Items listed in a dataset

Segment Open

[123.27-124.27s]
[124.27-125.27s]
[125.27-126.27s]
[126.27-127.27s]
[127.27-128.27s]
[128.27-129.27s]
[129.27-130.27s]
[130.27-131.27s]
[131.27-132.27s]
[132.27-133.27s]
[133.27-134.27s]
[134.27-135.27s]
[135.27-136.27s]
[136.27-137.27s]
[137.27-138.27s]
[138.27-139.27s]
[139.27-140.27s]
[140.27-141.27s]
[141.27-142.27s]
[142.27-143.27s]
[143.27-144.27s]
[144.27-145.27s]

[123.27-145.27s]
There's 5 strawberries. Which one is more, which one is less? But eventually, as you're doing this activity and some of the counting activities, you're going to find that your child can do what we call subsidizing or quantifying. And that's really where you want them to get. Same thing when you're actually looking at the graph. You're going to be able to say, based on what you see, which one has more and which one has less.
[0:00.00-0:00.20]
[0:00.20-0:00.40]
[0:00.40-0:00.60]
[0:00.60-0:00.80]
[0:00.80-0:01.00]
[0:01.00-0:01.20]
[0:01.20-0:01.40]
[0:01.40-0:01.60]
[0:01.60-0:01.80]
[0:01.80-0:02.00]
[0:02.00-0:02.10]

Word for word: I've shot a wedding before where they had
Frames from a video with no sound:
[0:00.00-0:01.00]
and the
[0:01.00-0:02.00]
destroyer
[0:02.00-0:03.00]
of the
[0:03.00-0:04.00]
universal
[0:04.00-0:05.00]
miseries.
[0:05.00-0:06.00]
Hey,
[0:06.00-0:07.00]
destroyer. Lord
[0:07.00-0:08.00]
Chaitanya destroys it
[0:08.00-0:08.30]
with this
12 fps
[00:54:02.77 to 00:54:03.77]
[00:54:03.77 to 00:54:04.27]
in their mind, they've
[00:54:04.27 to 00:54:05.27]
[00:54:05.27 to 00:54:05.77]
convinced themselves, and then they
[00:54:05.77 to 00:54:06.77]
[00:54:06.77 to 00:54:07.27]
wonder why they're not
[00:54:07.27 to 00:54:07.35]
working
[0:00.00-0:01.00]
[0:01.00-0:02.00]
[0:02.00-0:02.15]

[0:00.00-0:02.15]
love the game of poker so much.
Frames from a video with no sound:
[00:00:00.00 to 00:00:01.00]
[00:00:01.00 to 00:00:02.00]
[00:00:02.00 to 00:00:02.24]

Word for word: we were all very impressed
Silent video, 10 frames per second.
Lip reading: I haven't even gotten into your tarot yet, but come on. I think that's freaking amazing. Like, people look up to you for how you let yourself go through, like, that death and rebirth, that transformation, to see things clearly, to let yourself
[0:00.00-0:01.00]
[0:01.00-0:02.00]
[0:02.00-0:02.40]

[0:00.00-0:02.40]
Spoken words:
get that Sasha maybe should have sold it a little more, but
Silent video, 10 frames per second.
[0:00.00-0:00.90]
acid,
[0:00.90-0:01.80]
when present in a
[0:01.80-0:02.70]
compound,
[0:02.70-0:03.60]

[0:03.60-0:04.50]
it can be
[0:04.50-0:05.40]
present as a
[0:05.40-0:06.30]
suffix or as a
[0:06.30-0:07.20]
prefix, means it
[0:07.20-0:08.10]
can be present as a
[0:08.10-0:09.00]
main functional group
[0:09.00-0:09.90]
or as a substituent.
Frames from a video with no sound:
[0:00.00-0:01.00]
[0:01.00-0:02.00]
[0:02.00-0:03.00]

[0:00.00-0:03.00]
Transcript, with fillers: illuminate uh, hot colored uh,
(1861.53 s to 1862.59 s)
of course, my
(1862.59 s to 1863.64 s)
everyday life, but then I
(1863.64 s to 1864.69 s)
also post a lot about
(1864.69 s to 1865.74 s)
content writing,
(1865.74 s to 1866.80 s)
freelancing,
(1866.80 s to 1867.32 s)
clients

Segment Closed

Problem to work on
Start at the first line of the entries above. Set down each line exactly through the one with "[142.27-143.27s]", and stop there.

Exercise output
[123.27-124.27s]
[124.27-125.27s]
[125.27-126.27s]
[126.27-127.27s]
[127.27-128.27s]
[128.27-129.27s]
[129.27-130.27s]
[130.27-131.27s]
[131.27-132.27s]
[132.27-133.27s]
[133.27-134.27s]
[134.27-135.27s]
[135.27-136.27s]
[136.27-137.27s]
[137.27-138.27s]
[138.27-139.27s]
[139.27-140.27s]
[140.27-141.27s]
[141.27-142.27s]
[142.27-143.27s]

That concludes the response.